- Opening Delimiter -

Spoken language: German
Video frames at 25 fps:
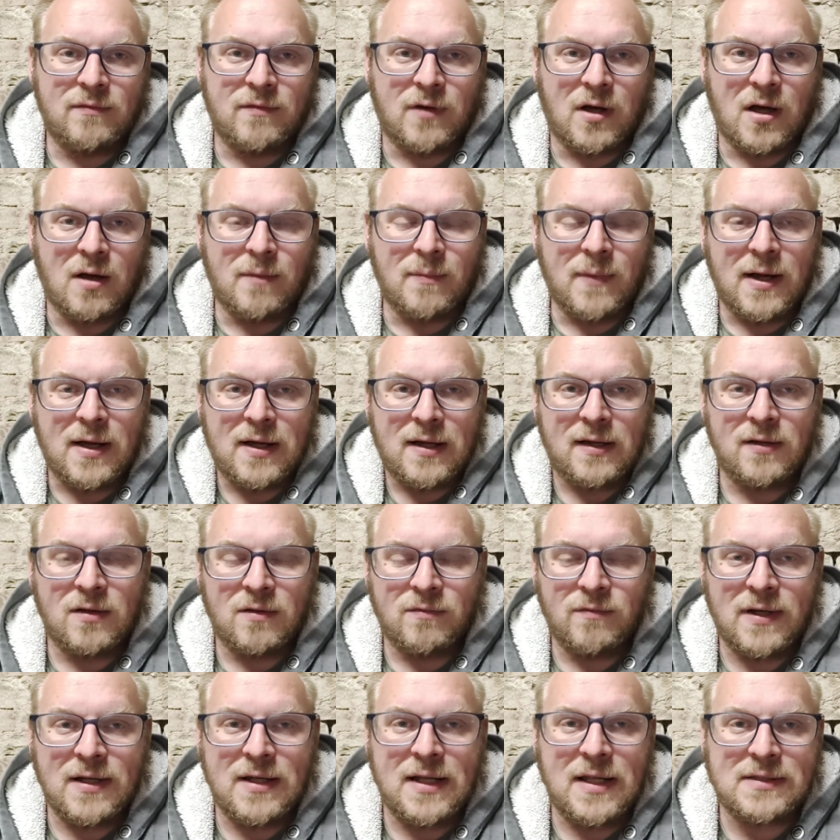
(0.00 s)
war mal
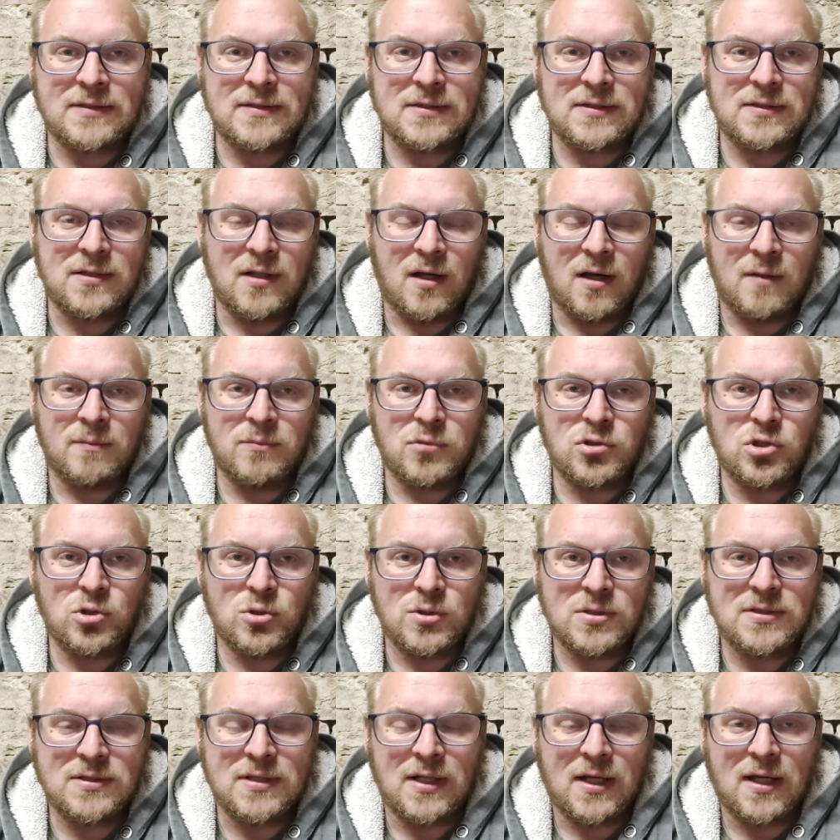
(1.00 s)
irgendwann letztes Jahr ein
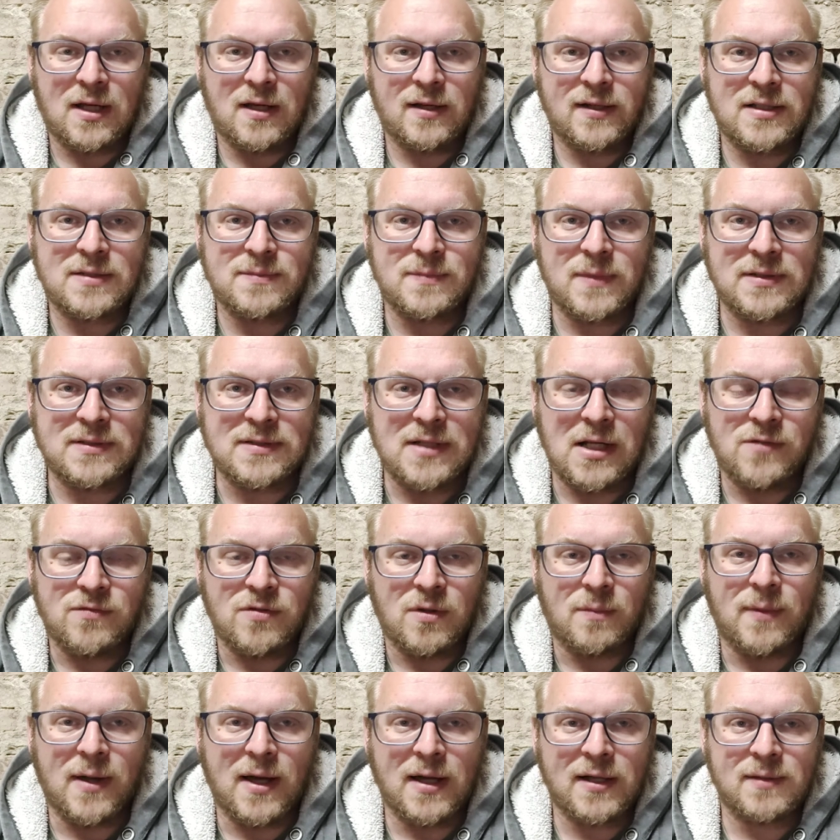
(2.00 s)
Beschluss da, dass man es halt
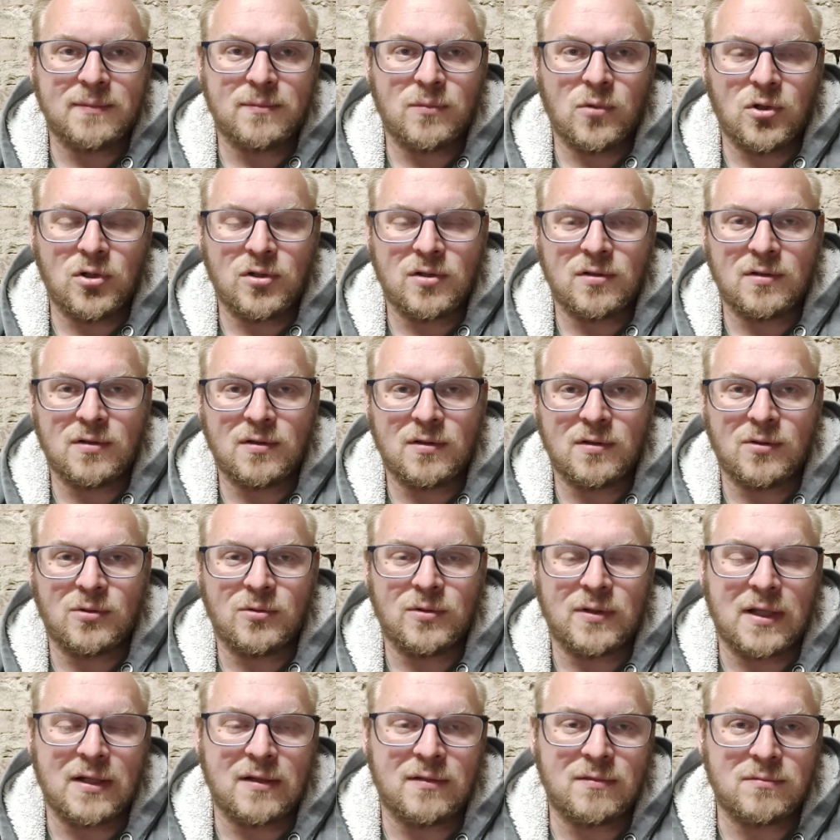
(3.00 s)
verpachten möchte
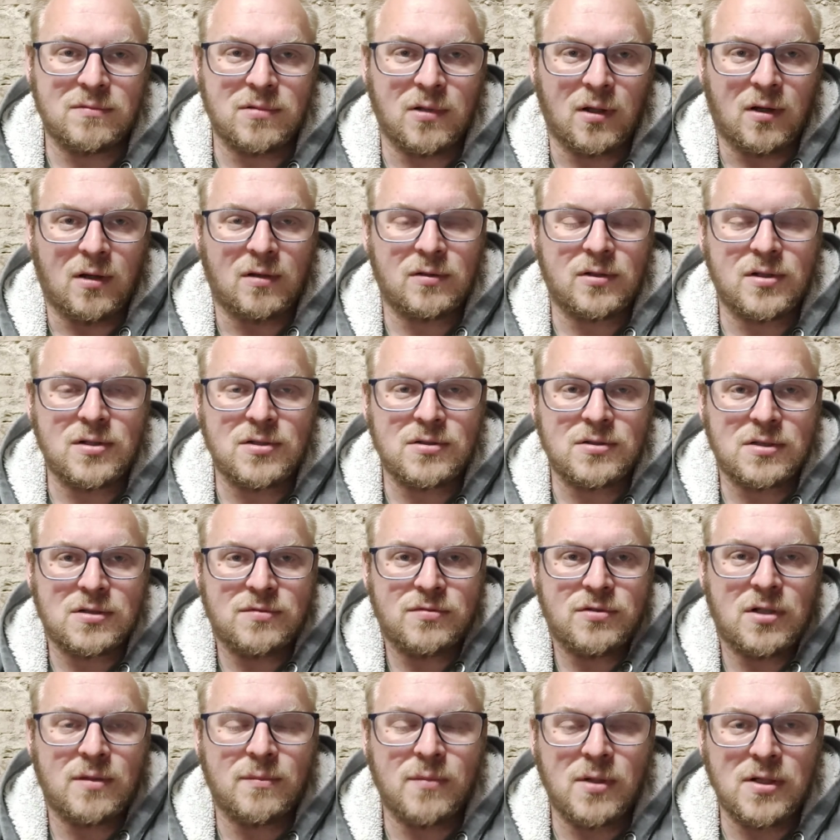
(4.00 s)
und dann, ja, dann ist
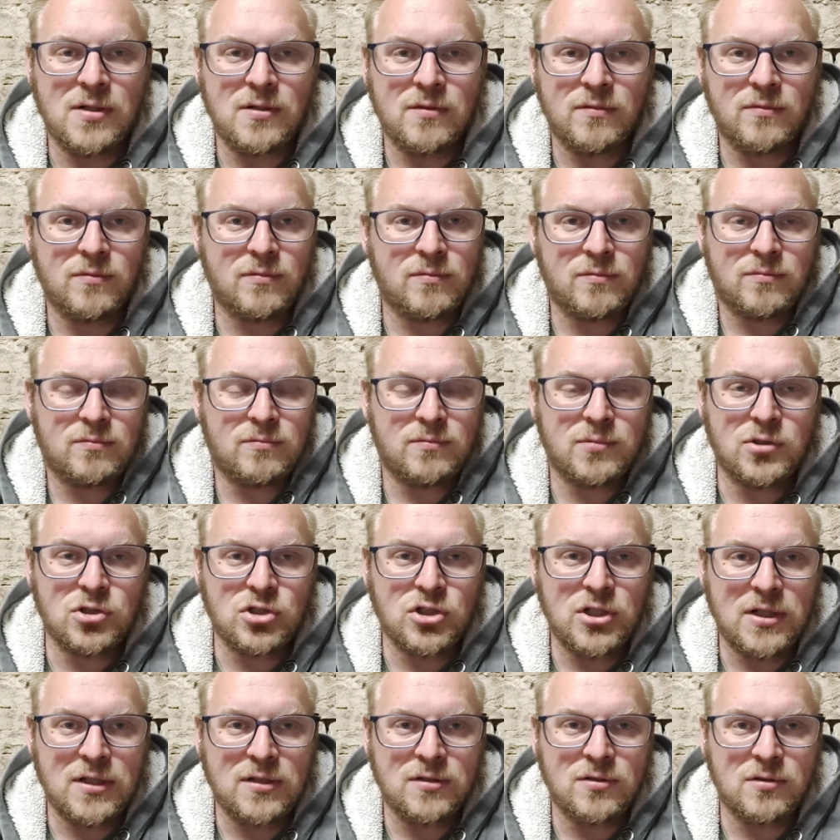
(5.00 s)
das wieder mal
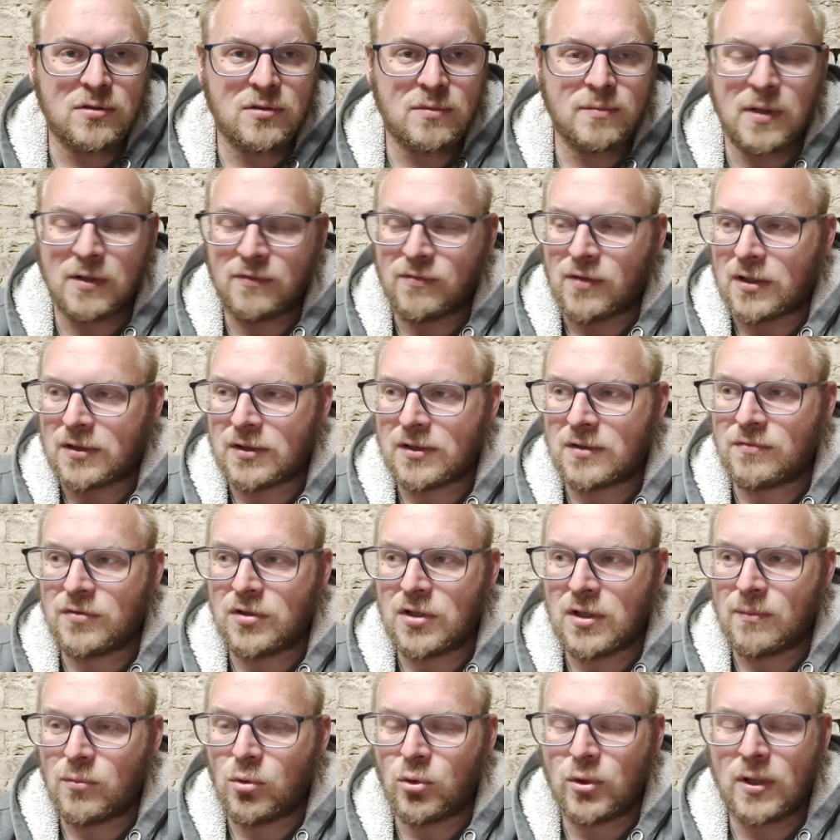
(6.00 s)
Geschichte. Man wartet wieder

- Closing Delimiter -

* _Assignment_:
I'd like every record printed exactly, with the pictures left out.

* _Response to the task_:
Spoken language: German
Video frames at 25 fps:
(0.00 s)
war mal
(1.00 s)
irgendwann letztes Jahr ein
(2.00 s)
Beschluss da, dass man es halt
(3.00 s)
verpachten möchte
(4.00 s)
und dann, ja, dann ist
(5.00 s)
das wieder mal
(6.00 s)
Geschichte. Man wartet wieder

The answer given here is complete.